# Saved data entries
────

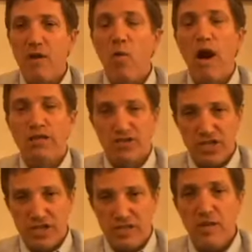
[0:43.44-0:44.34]
that watch
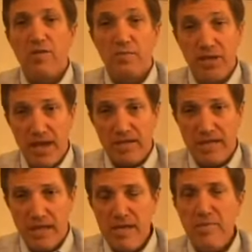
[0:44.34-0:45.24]
is the
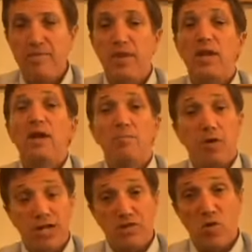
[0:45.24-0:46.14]
PAT,
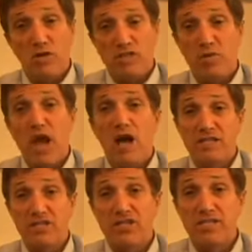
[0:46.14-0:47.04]
but it's also an
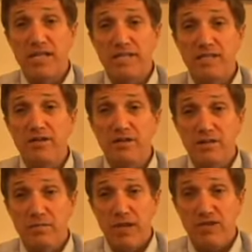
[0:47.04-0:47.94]
oxygen sensor
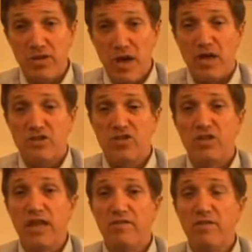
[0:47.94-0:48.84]
to measure the
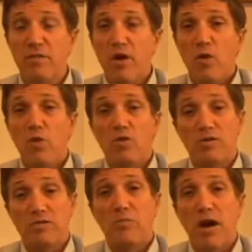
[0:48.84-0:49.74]
oxygen level. We're
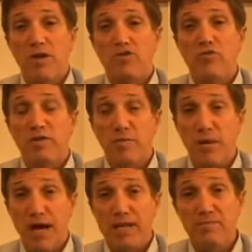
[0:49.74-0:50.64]
also monitoring the
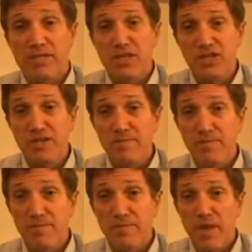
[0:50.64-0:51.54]
body position
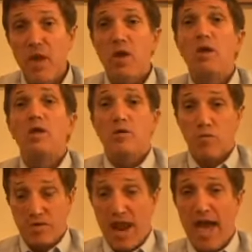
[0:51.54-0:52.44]

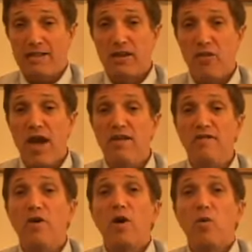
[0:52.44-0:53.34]
with an actigraph.
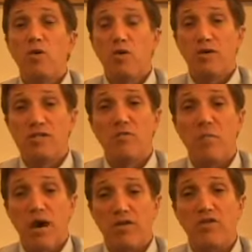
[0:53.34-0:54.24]
We're also
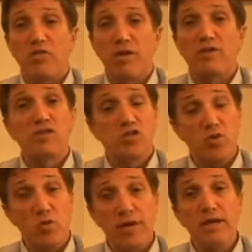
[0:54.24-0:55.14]
monitoring the
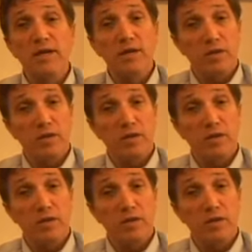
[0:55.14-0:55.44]
snoring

────

# Your assignment
Set down the data again, exactly, without images.

# Response
[0:43.44-0:44.34]
that watch
[0:44.34-0:45.24]
is the
[0:45.24-0:46.14]
PAT,
[0:46.14-0:47.04]
but it's also an
[0:47.04-0:47.94]
oxygen sensor
[0:47.94-0:48.84]
to measure the
[0:48.84-0:49.74]
oxygen level. We're
[0:49.74-0:50.64]
also monitoring the
[0:50.64-0:51.54]
body position
[0:51.54-0:52.44]

[0:52.44-0:53.34]
with an actigraph.
[0:53.34-0:54.24]
We're also
[0:54.24-0:55.14]
monitoring the
[0:55.14-0:55.44]
snoring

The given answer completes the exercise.